Thursday, February 4, 2010


As it got dark on January 28th, 1986, I had spent the day collecting soil and water samples at the Cascade Head Experimental Forest in the course of my student job for OSU's Forest Soils department. We had left town about seven AM, after a quick stop at a local bakery to pick up a warm cinnamon bun. The weather had been fairly crappy, but not awful, which was an improvement over most of the midwinter work at that site. We had stopped at the Otis Cafe (which, while not exactly "world famous," has had an awful lot of positive reviews) and had a hearty bowl of hot soup and a roll. This was our typical reward to ourselves for successfully completing 6-7 hours of working out the rain and cold mud. An hour and a half with the van heaters on high as we drove back to Corvallis, the unbelievable winter verdure of Oregon's coast range forests, a belly full of warm food, and the satisfaction of a job well done, combined to set my spirits pretty high.

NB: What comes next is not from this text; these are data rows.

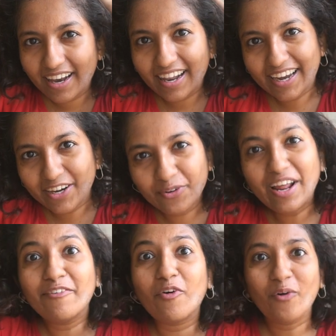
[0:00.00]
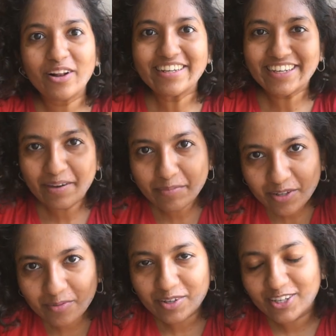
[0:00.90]
like I don't have all the time in
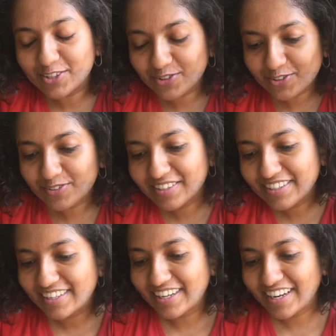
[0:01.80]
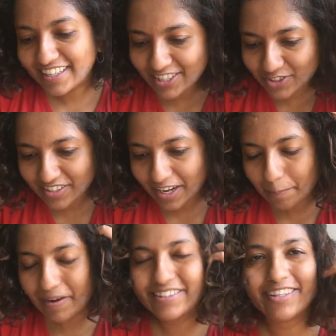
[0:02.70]
the world, you know, and I need to tell
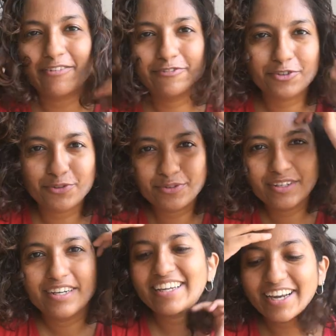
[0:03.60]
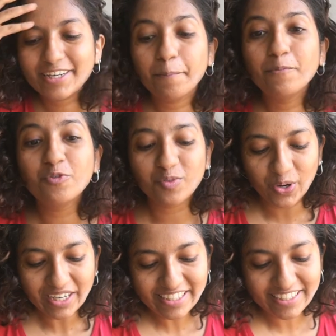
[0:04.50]
myself to get a move
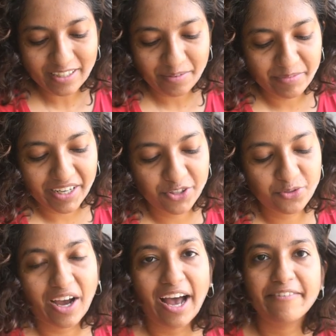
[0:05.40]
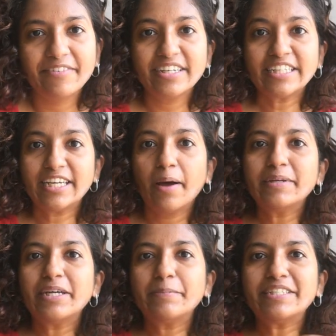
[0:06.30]
on it. But I do have a
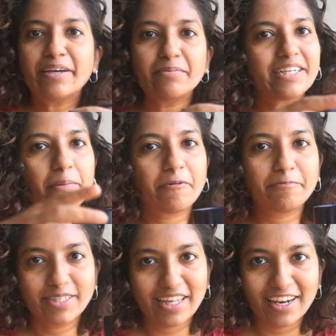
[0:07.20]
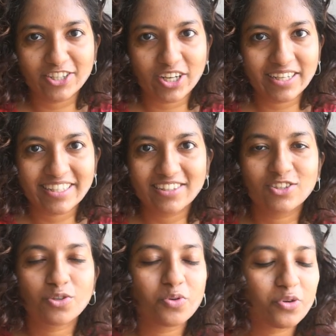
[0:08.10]
yummy cup of masala chai here,
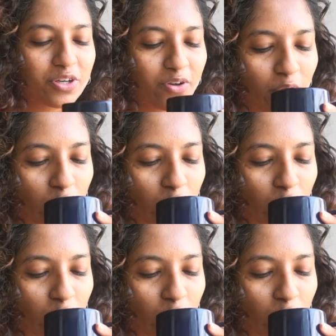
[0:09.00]
so good.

I got home about five, and walked in the door smiling, imagining a nice warm shower.

One of my house mates, with a very grim expression on his face, growled "What the fuck are you so happy about?" Uh, excuse me? Is there some reason I shouldn't be happy?

"Didn't you hear?"

"Hear what?"

"Challenger blew up."

Now in honesty, to my perceptions, the shuttle launches had become fairly routine, and I'm not sure, 24 years and a few days later, whether I was even aware the shuttle was launching that morning. I would have known that it was going up soon, and maybe I did know, at the back of my mind, that I was missing a launch. I've never become tired of watching these enormous machines rise into the sky.

Whatever the case, I was stunned, and I think it was about eleven before I finally got that shower. It was much more stunning and traumatic to me than the Columbia disaster because it was the first time it occurred to me that these vehicles were prone to catastrophic failure. In the past couple of decades I've also become much more alert, cynical, thick-skinned, and dismissive toward the media's obsession with what has been so accurately described as "disaster porn."

Now from The Guardian comes word of the discovery and release of the only known amateur video of the event.

It still moves me, all these years later. I lost a piece of my child-like innocence that day. That's how you become an adult: you don't even realize what's happening except in the harsh light of 20-20 hindsight. And somehow, it seems like it might be even more painful from that perspective than it is even as it's happening.

Followup, 6:59 PM: I had forgotten that was the flight with Christa McAuliffe; I was certainly aware of the launch. I remember the excitement of having a regular civialian, and a teacher at that, headed into space. Such a loss.